++++ Materials provided

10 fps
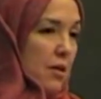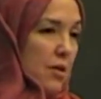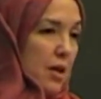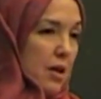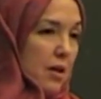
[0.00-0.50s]

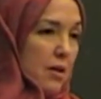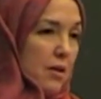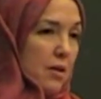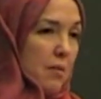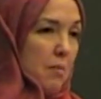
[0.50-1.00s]

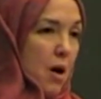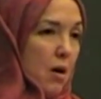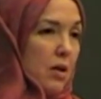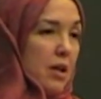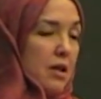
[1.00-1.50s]
The
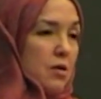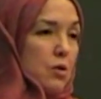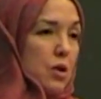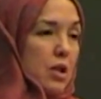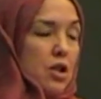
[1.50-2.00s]
Malian
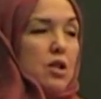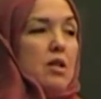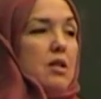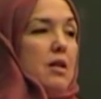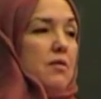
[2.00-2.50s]

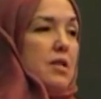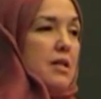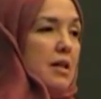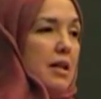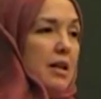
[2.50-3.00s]
tradition of
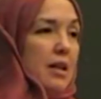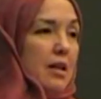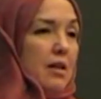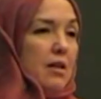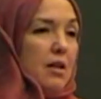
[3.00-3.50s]

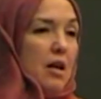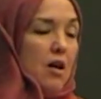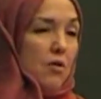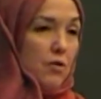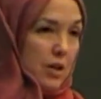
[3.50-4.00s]
singing,
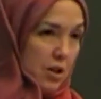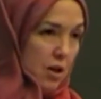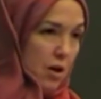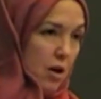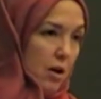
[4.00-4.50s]
of
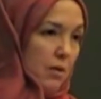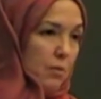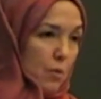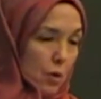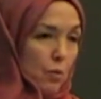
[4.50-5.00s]

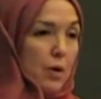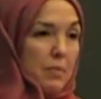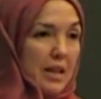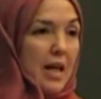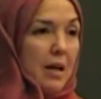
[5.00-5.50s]
guitar, what
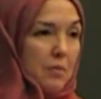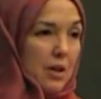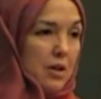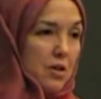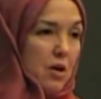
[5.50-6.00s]
became the
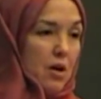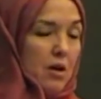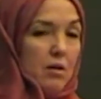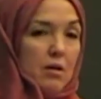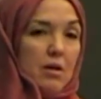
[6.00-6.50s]

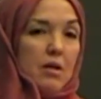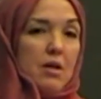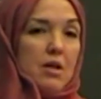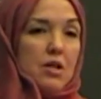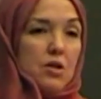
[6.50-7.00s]
guitar,
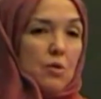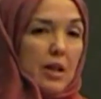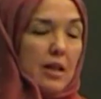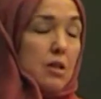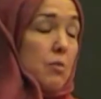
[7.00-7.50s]
string
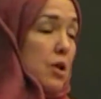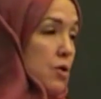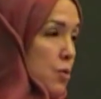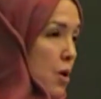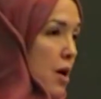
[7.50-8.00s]
instrument,
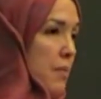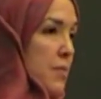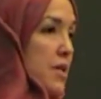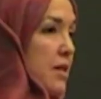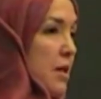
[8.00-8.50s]

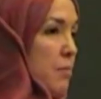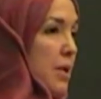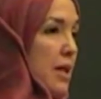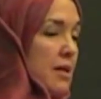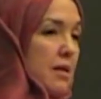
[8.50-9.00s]
drums, the
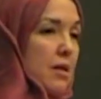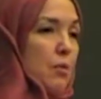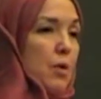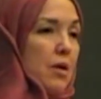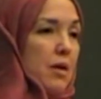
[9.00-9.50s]
beats, the
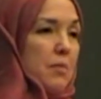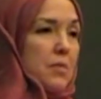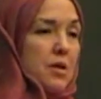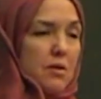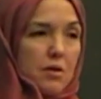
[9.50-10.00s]

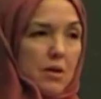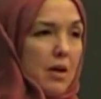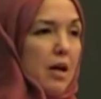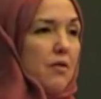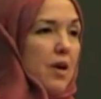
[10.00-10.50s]
rhythms. There's a
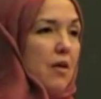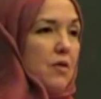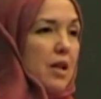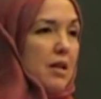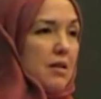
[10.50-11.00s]
lot of
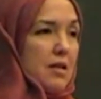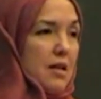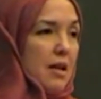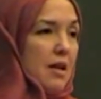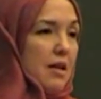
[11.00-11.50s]

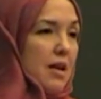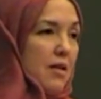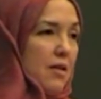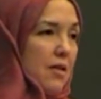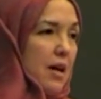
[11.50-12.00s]
evidence
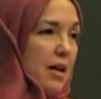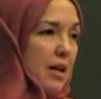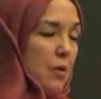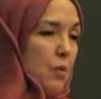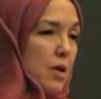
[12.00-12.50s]
that
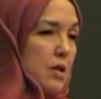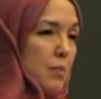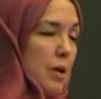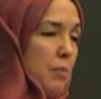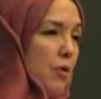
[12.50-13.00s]
it
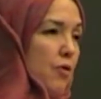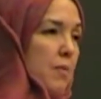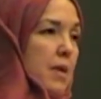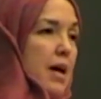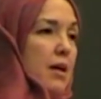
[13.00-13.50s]
was people
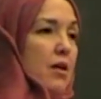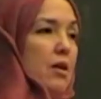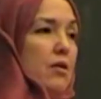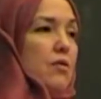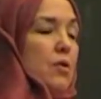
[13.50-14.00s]
from that
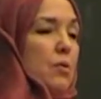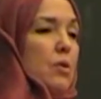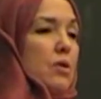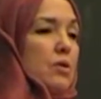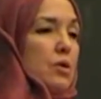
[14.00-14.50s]
area of the
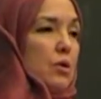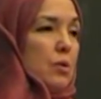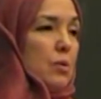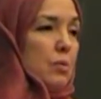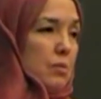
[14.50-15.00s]
world
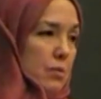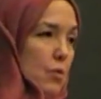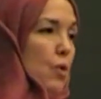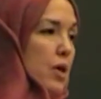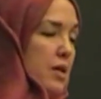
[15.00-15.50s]
who
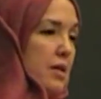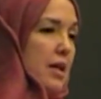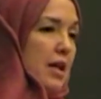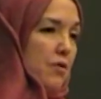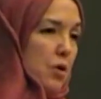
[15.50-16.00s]
were
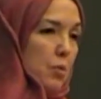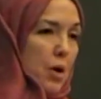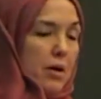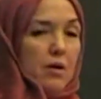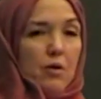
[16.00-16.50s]
enslaved who
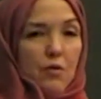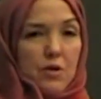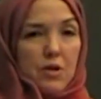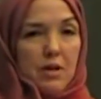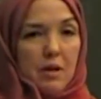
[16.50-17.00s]
brought it
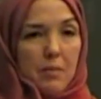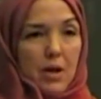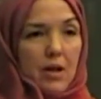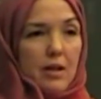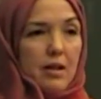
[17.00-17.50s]
over to the
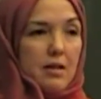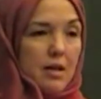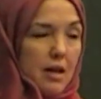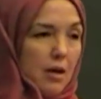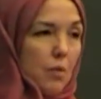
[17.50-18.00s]
Americas,
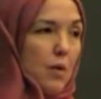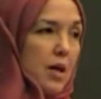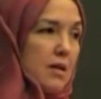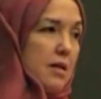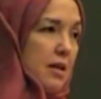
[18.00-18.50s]
and it
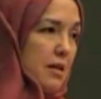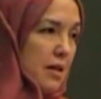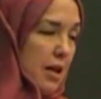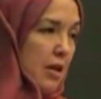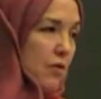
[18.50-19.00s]
was the
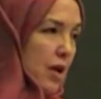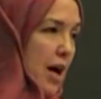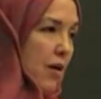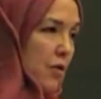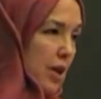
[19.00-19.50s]
enslaved
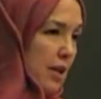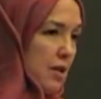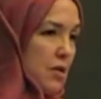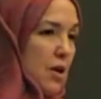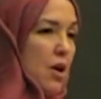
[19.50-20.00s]

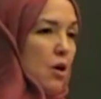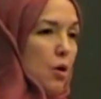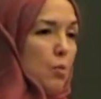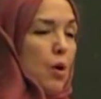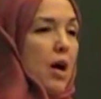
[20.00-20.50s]
Africans
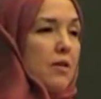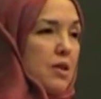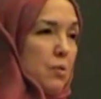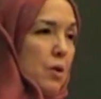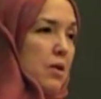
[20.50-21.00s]
who brought
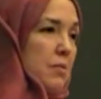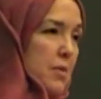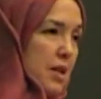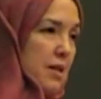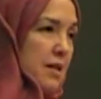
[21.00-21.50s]
these
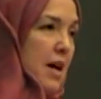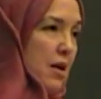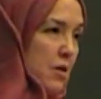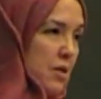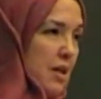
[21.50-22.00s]
rhythms and
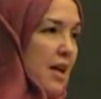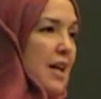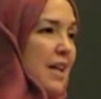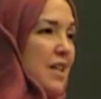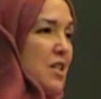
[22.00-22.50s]
sounds
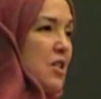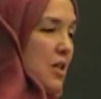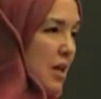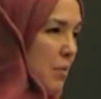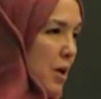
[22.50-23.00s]
into
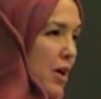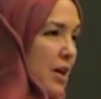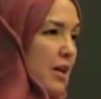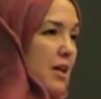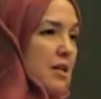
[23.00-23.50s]
the
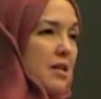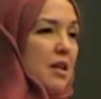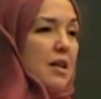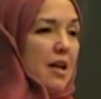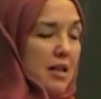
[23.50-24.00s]

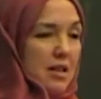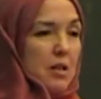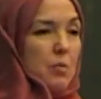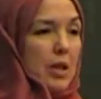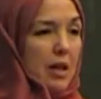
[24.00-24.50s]
Americas, and
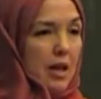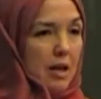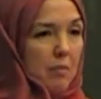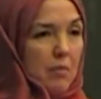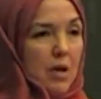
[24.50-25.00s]
this
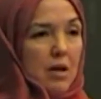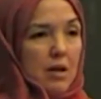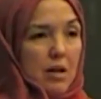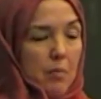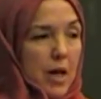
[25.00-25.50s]
became
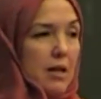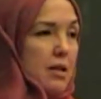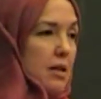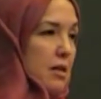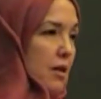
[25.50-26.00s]
the
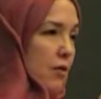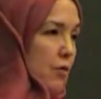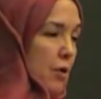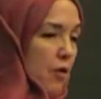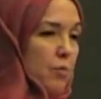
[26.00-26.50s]
basis
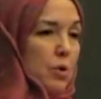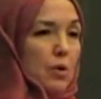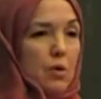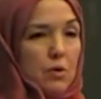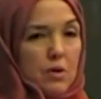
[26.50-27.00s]
of
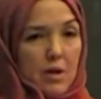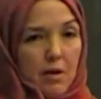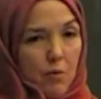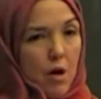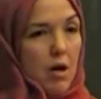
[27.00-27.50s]
blues
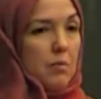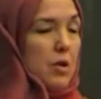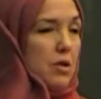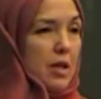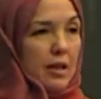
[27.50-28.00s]
and rock
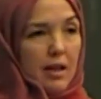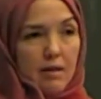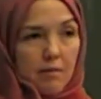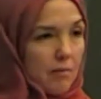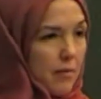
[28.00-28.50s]
music
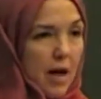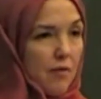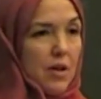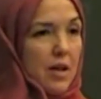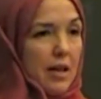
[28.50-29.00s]
and
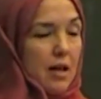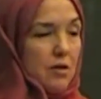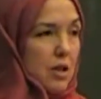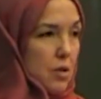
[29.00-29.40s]
everything else.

++++++++

Every entry above needs to be retyped exactly; drop the pictures.

10 fps
[0.00-0.50s]

[0.50-1.00s]

[1.00-1.50s]
The
[1.50-2.00s]
Malian
[2.00-2.50s]

[2.50-3.00s]
tradition of
[3.00-3.50s]

[3.50-4.00s]
singing,
[4.00-4.50s]
of
[4.50-5.00s]

[5.00-5.50s]
guitar, what
[5.50-6.00s]
became the
[6.00-6.50s]

[6.50-7.00s]
guitar,
[7.00-7.50s]
string
[7.50-8.00s]
instrument,
[8.00-8.50s]

[8.50-9.00s]
drums, the
[9.00-9.50s]
beats, the
[9.50-10.00s]

[10.00-10.50s]
rhythms. There's a
[10.50-11.00s]
lot of
[11.00-11.50s]

[11.50-12.00s]
evidence
[12.00-12.50s]
that
[12.50-13.00s]
it
[13.00-13.50s]
was people
[13.50-14.00s]
from that
[14.00-14.50s]
area of the
[14.50-15.00s]
world
[15.00-15.50s]
who
[15.50-16.00s]
were
[16.00-16.50s]
enslaved who
[16.50-17.00s]
brought it
[17.00-17.50s]
over to the
[17.50-18.00s]
Americas,
[18.00-18.50s]
and it
[18.50-19.00s]
was the
[19.00-19.50s]
enslaved
[19.50-20.00s]

[20.00-20.50s]
Africans
[20.50-21.00s]
who brought
[21.00-21.50s]
these
[21.50-22.00s]
rhythms and
[22.00-22.50s]
sounds
[22.50-23.00s]
into
[23.00-23.50s]
the
[23.50-24.00s]

[24.00-24.50s]
Americas, and
[24.50-25.00s]
this
[25.00-25.50s]
became
[25.50-26.00s]
the
[26.00-26.50s]
basis
[26.50-27.00s]
of
[27.00-27.50s]
blues
[27.50-28.00s]
and rock
[28.00-28.50s]
music
[28.50-29.00s]
and
[29.00-29.40s]
everything else.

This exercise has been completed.